孔子の時代は民主主義ではありませんから、人民は一方的に統治される立場にあった。表現の自由もなければ職業選択の自由もない、勿論結社の自由などある訳がない。人民に残された最後の意思表示は、村ごと集団亡命に訴える他はありません。当時人力は貴重な資源でしたから、集団亡命されたら国力はガタッと落ちてしまいます。それだけに人の上に立つ士大夫の責任は重大で、サイレント・マジョリティー(声無き大衆)の好むこと・嫌うことを的確に掴んでおく必要がある。

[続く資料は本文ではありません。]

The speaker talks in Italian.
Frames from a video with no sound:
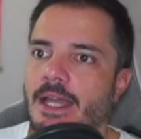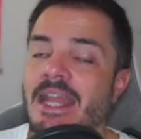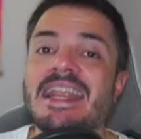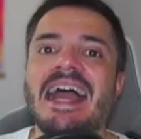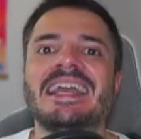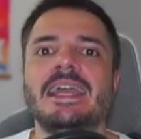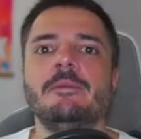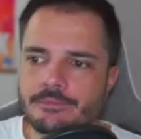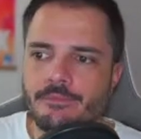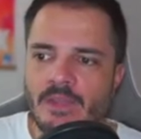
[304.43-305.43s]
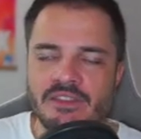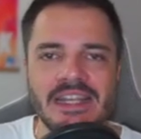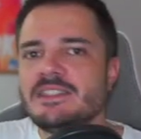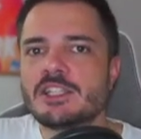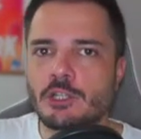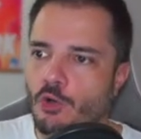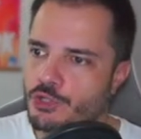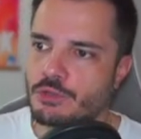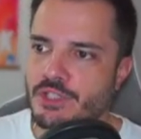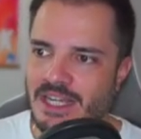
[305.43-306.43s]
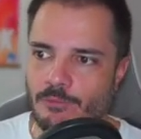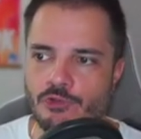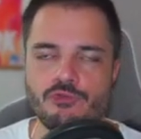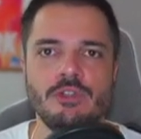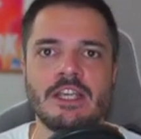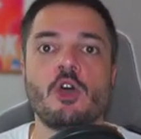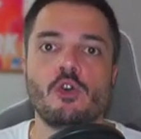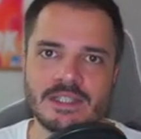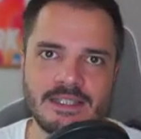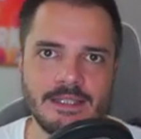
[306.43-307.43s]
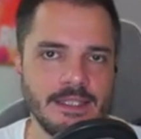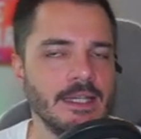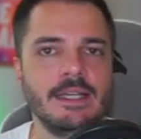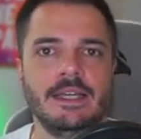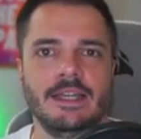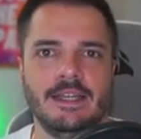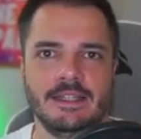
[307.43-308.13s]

e neanche delle disclosure diciamo sui costi eh,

「察(さつ)」には見抜く・見通す・調べるの他に、深く思いやる・推し測るの意がありますから、「衆之を悪めば必ず察し、衆之を好めば必ず察す」と読み下して、「大衆が嫌うこと好むことには必ずそれなりの理由があるのだから、上に立つ者は声無き大衆の気持ちをちゃんと察してやれ!」と解釈しても宜しいかと思います。こちらの方が、人間通孔子の本音かも知れません。

〔子供論語 意訳〕
孔子(こうし)(さま)がおっしゃった、「君達(きみたち)は、みんなが(きら)うからといって、(うわさ)だけで悪口(わるくち)()うのはやめなさい!(かなら)自分(じぶん)()(たし)かめなさい。みんなが()きだからといって、評判(ひょうばん)だけで()めるのはやめなさい!これも(かなら)()(ぶん)()(たし)かめなさい。(うわさ)評判(ひょうばん)だけでけなしたりちやほやしたりするのは、ノータリンです!」と。

〔親御さんへ〕
今の子供は「ノータリン(脳足りん)」などという言葉を知っているだろうかと小6の孫に聞いたら、ちゃんと知っていました、「脳みそが足りない人のこと」と。ノータリンと並んで人を罵(ののし)る言葉に「テーノー(低能)」というものもありますが、これも知っているか?と聞いたら、知っている。「じゃあ左巻きは?」と聞くと、これは知らないと答えました。

子供は罵(ののし)り言葉をどれ位知っているものだろうかと、「ボケナスは?」・「トンマは?」・「ヒョーロクダマは?」・「アオビョータンは?」・「オタンコナスは?」・「アンポンタンは?」と畳み掛けたら、家内が「ロクでもないことを教えるな!」と怒り出したので止めにしました。

私達が子供の頃は、「バカ カバ チンドンヤ オマエノカーサン デベソ!」とか、「デブ デブ 百貫デブ 電車にひかれてペッチャンコ!」などと憎まれ口叩いたものですが、今の子はやらんようだね。そう云えば、ジャンケンやって「パイナップル」とか「グリコ」とか「チョコレート」って遊びもやらんようだね、今の子は。

ああ、論語と関係ない話しになってしまいましたが、たまにはいいか与太話しも。まあ、噂や評判に振り回されてノータリンになることだけは止めましょうや!「賢者は、事実に基づいて判断し、信念に基づいて行動する。愚者は、噂に基づいて判断し、世間体に基づいて行動する」って所かな。